Dan Jones, the author of The Plantagenets (2013), agrees with this assessment. He claims that his early behaviour, when he betrayed his father and his brother, meant that he was not trusted: "Neither princes nor bureaucrats were fully inclined to believe him or to believe in him, and frequently this was with good reason. John's career to 1199 was pockmarked by ugly instances of treachery, frivolity and disaster, since his earliest, unwitting involvement in the dynastic politics of the Plantagenet family as John Lackland his father's coddled favourite, until his covetous behaviour during his brother's long captivity."

Writers such as William Stubbs and Dan Jones rely heavily on the work of 13th century historians. Maurice Ashley has pointed out that medieval historians were not always very accurate in their writings: "The monastic chroniclers... have been shown by modem research to be completely unreliable in what they said about John, because their works were largely compiled out of gossip and rumour directed against a monarch who had upset the Church... King John was... a first-class general, a clever diplomat and a ruler who developed... English law and government."

Alison Weir supports this view and compares John's record with his brother, Richard the Lionheart and his father, Henry II: "Unlike his brother Richard, he showed real concern for his kingdom, and travelled more widely within it than any of his Norman and Angevin predecessors, dispensing justice and overseeing public spending." Weir points out that "recent studies of the official documents of his reign have shown that he was a gifted administrator who showed a concern for justice" and during "his reign, as a result of his personal intervention, the Exchequer, Chancery and law courts began to function more effectively". Finally, the "records also suggest that the King took a more than ordinary interest in the welfare of his common subjects".
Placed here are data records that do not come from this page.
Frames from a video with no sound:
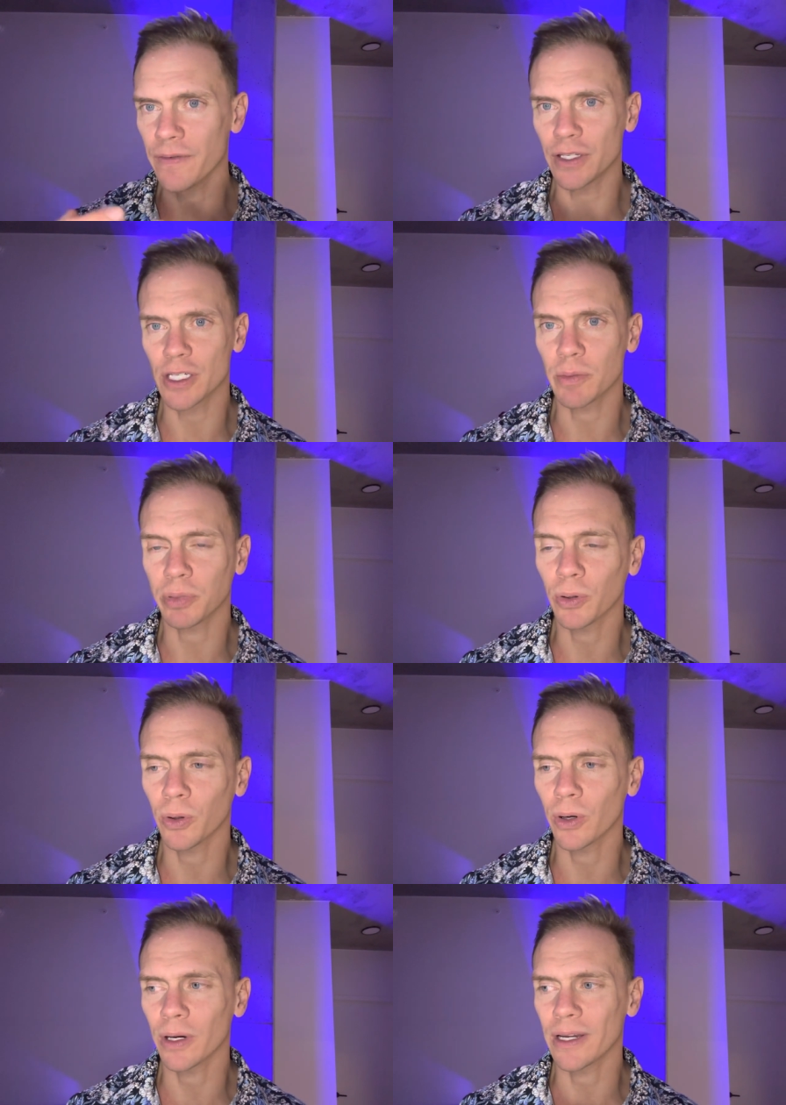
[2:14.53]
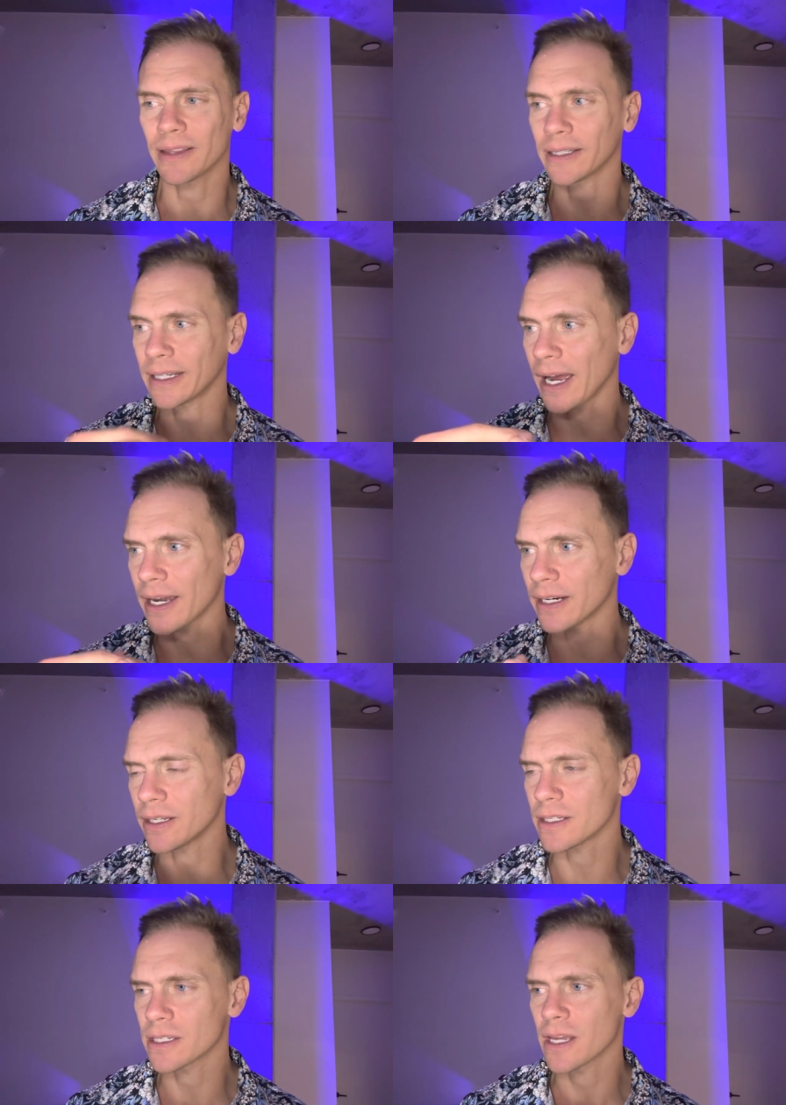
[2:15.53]
and the support and the
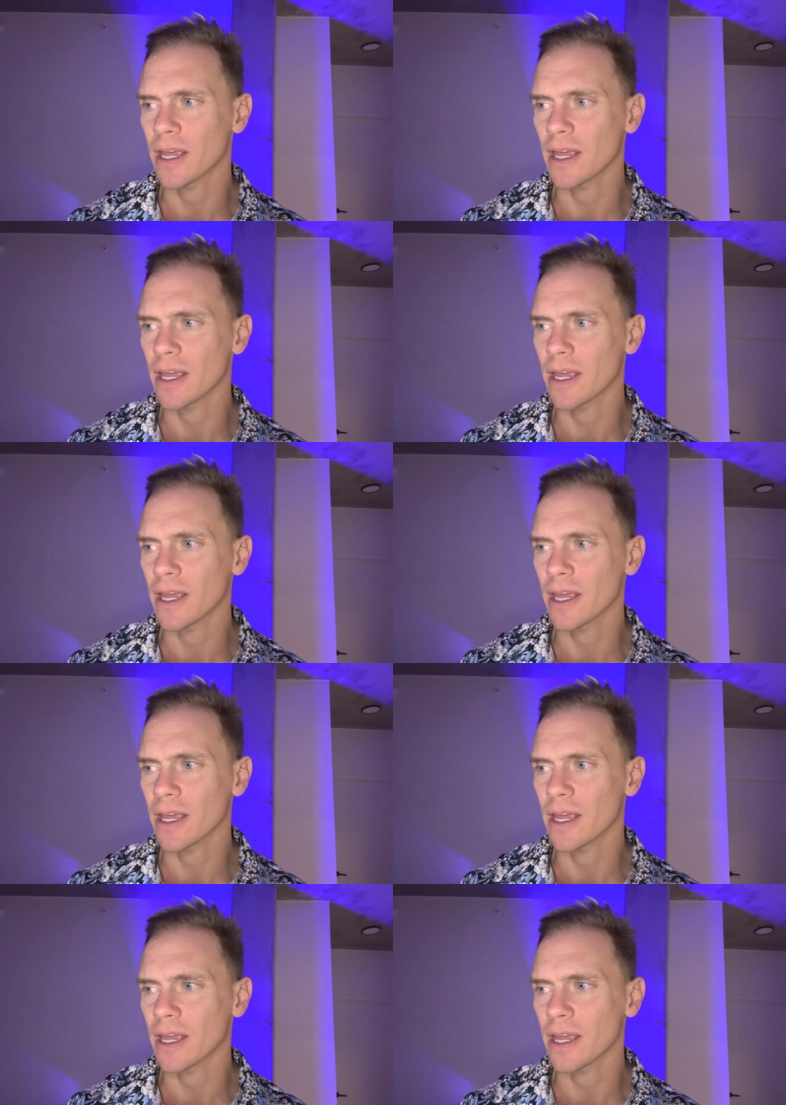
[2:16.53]
guidanceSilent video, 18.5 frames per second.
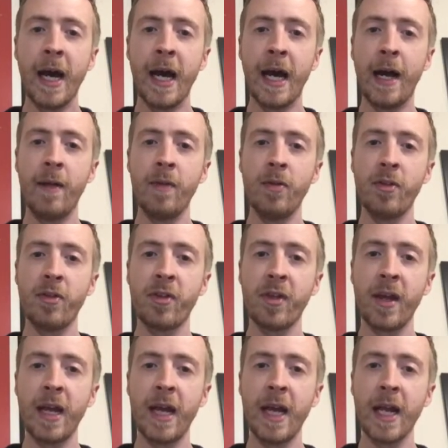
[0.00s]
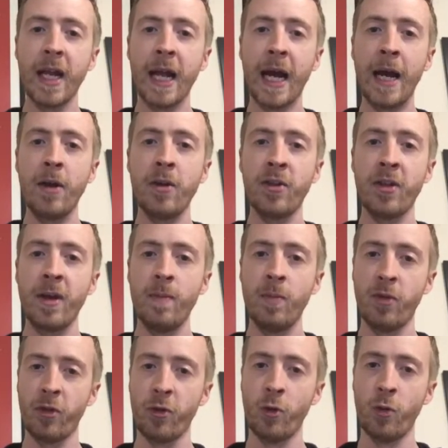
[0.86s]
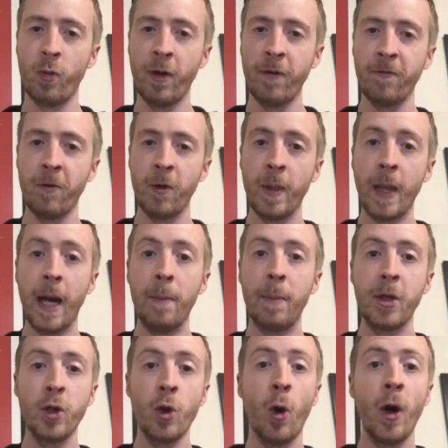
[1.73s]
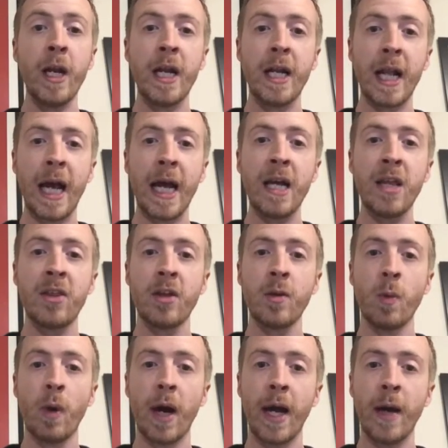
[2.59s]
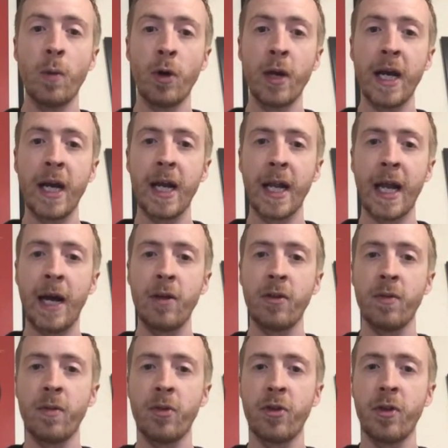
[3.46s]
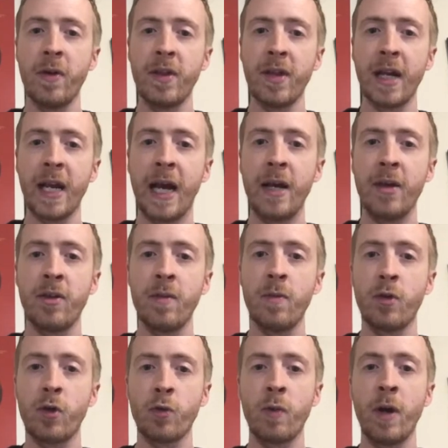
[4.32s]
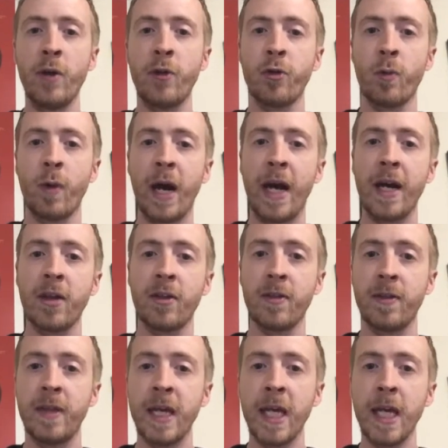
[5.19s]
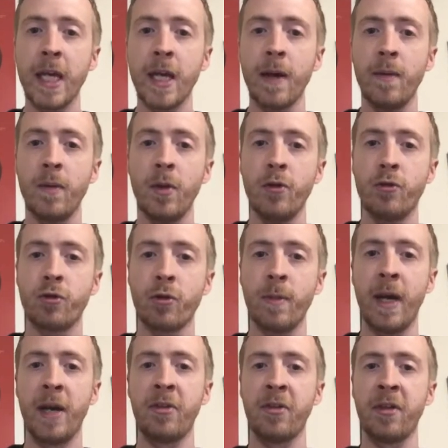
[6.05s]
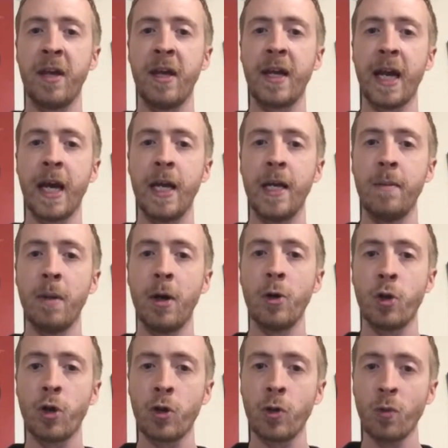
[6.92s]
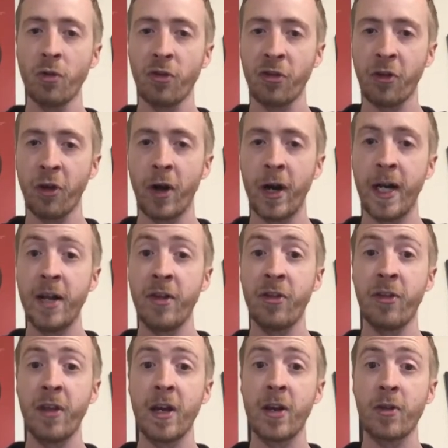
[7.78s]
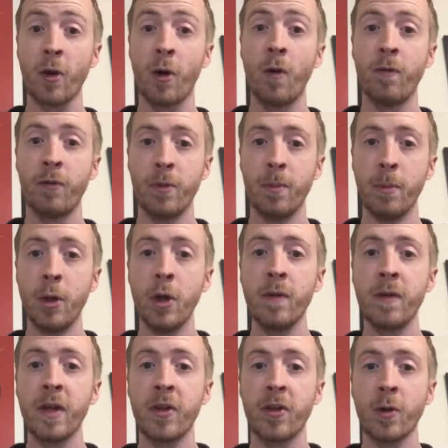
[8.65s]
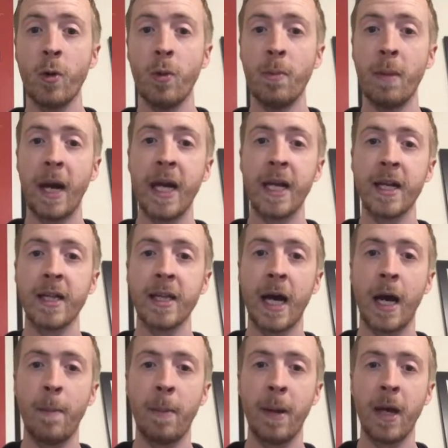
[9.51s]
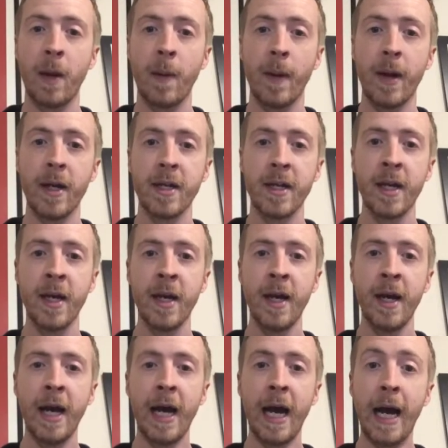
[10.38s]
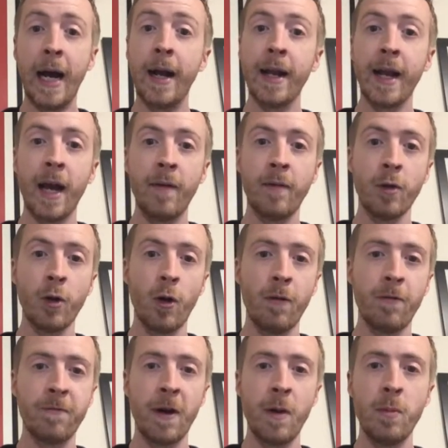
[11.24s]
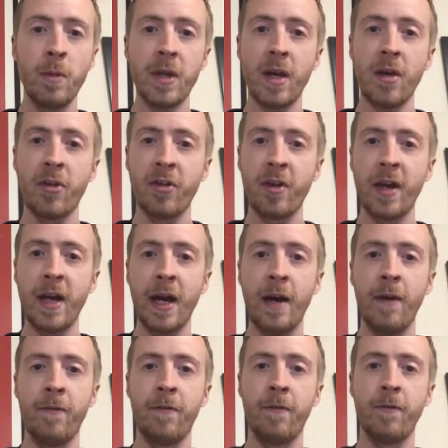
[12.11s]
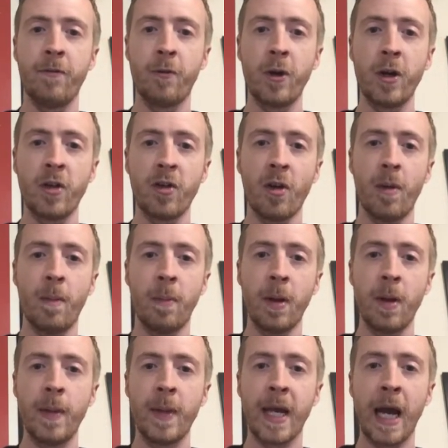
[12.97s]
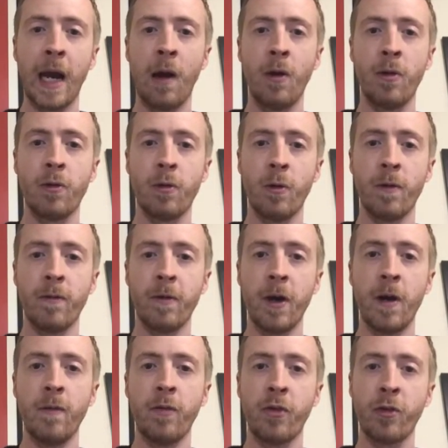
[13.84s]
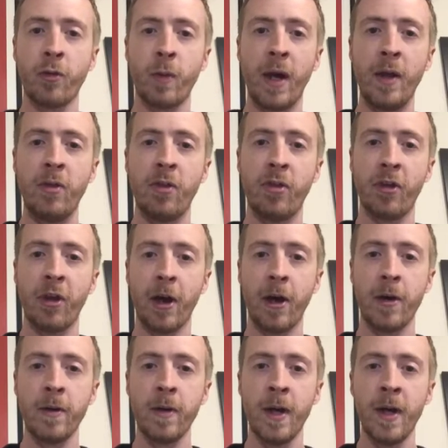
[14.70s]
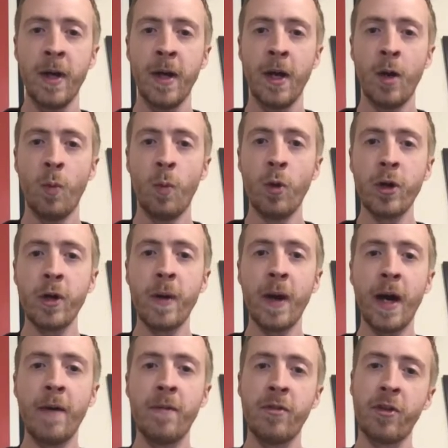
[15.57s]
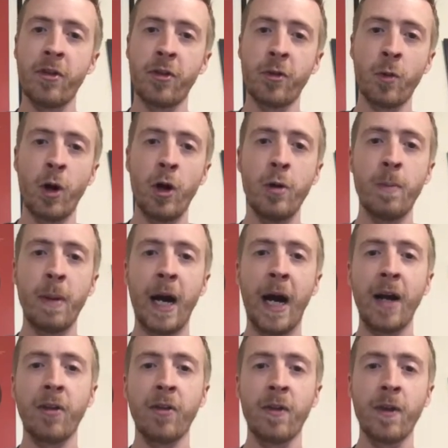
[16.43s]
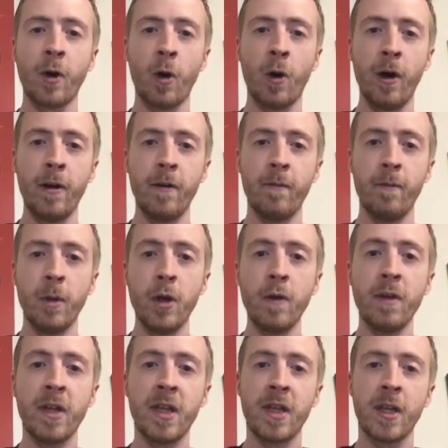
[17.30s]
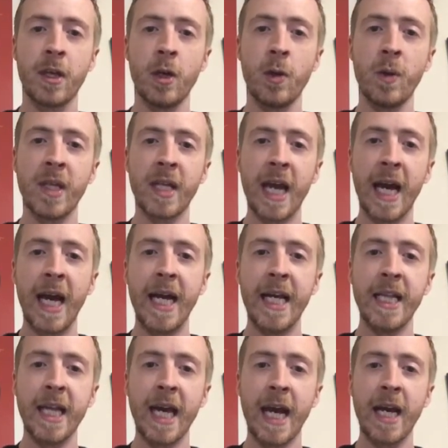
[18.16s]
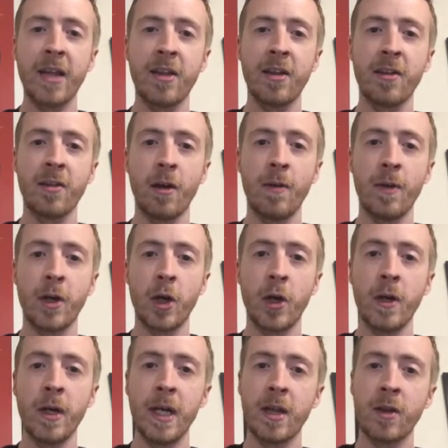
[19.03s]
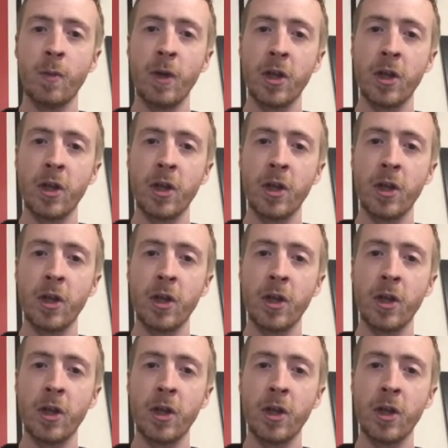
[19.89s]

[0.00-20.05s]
and it allows him to sort of riff on that, but not in a lazy way. What it allows him to do is it allows him to resurrect the dramatic and emotional stylistics of the movies that were made in that period and have a lot of fun with it. So you have, for example, in the character of Sorrento, what you have is a throwback to the kind of movies that you would get in the 80s, like The Goonies, in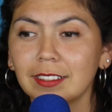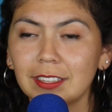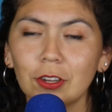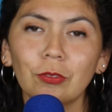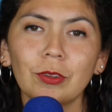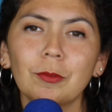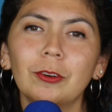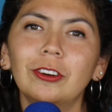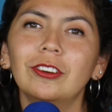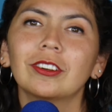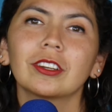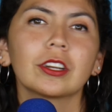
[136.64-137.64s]

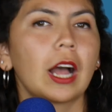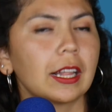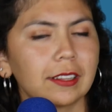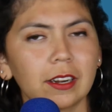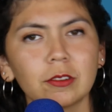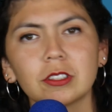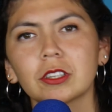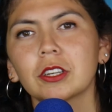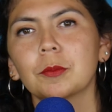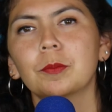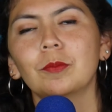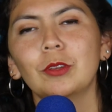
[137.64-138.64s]
Teofimo, I thought it was a
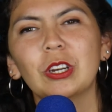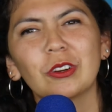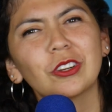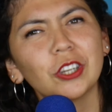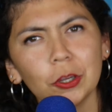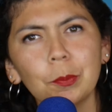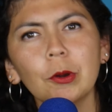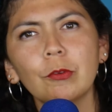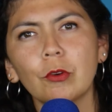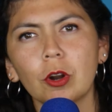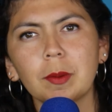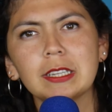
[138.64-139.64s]
good, you know, good
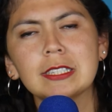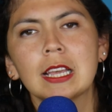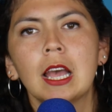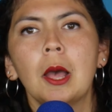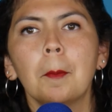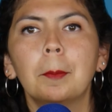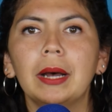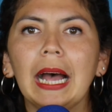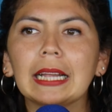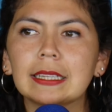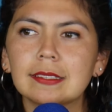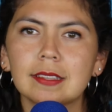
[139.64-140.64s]
performance, but
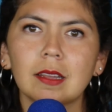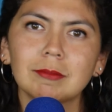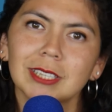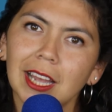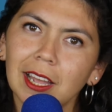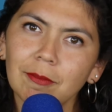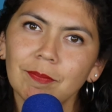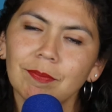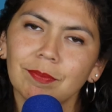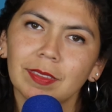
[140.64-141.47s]
at the same time,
However, Stephen Church, takes the view that King John has been criticised by historians because of his military failures. He points out: "By 1204, he (King John) had lost Normandy, Anjou and the northern part of Aquitaine... By his death, John had lost control of London (his capital city), of Westminster (where his Exchequer sat), of the south of England (to the French who had invaded under the leadership of Louis, son of the French king), and he had enemies in the north and in the east of his kingdom".